Segment Start: Provided material

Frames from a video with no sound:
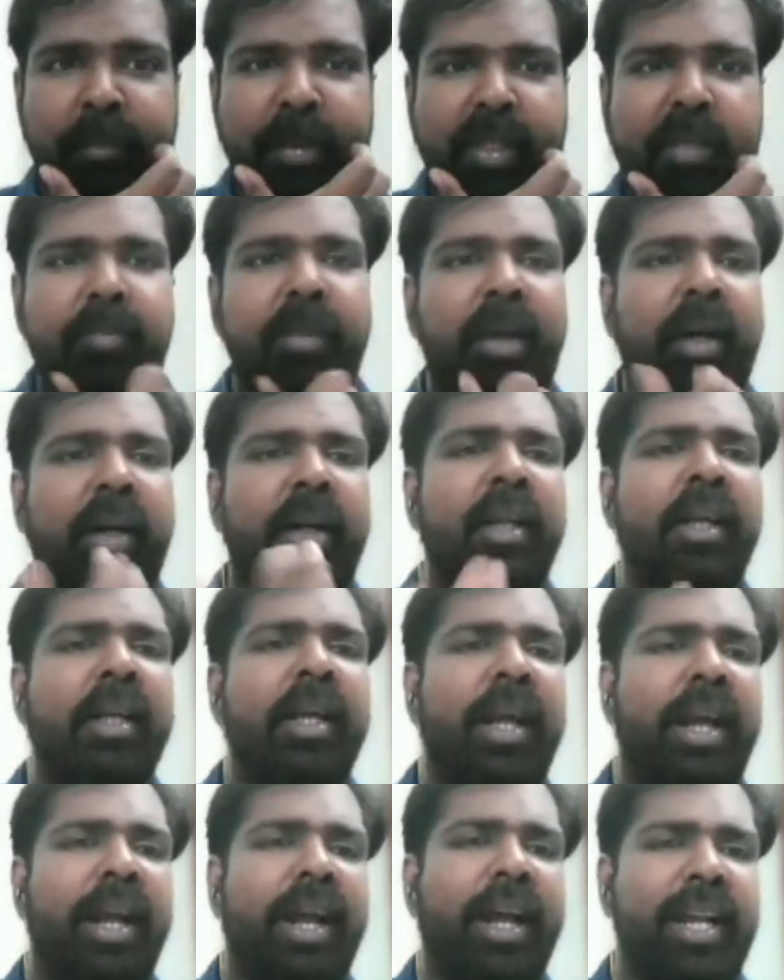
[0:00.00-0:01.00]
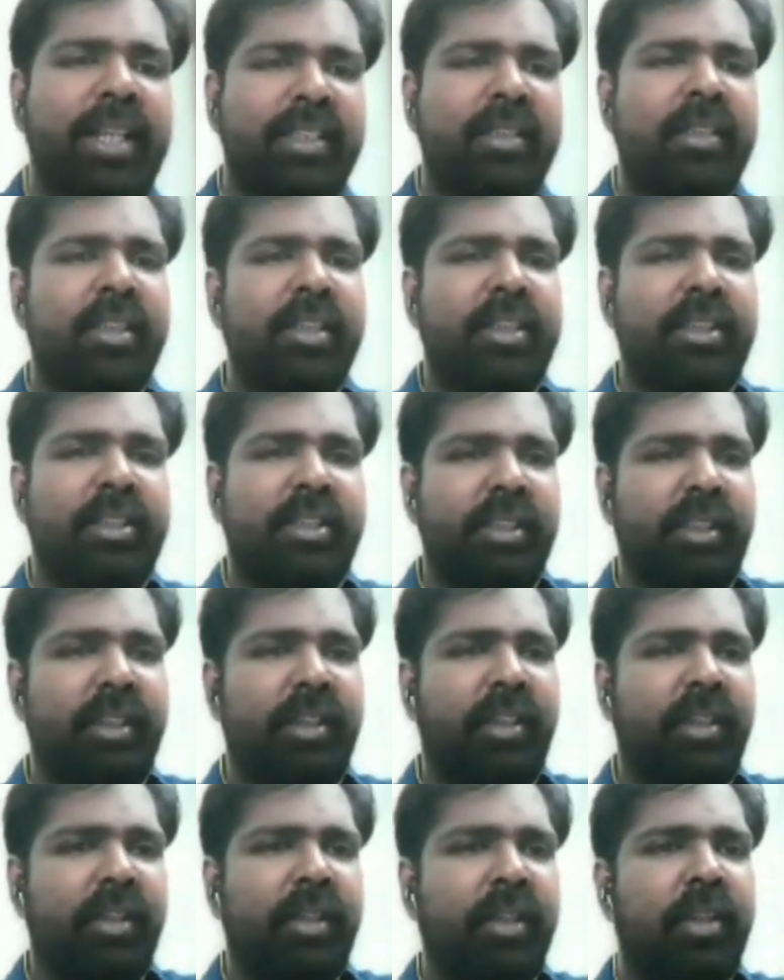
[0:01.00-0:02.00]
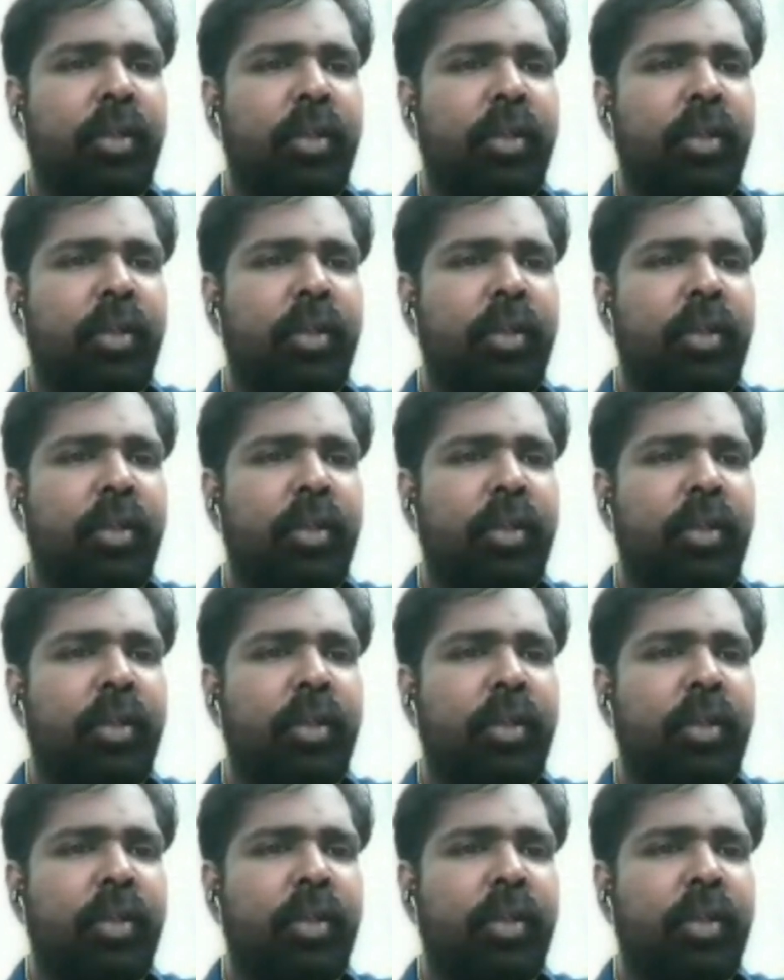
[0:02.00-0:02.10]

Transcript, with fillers: Padma has this uh,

Segment End: Provided material

Work required
Write out each line above that contains the word "with".

Solution to the exercise
Frames from a video with no sound:
Transcript, with fillers: Padma has this uh,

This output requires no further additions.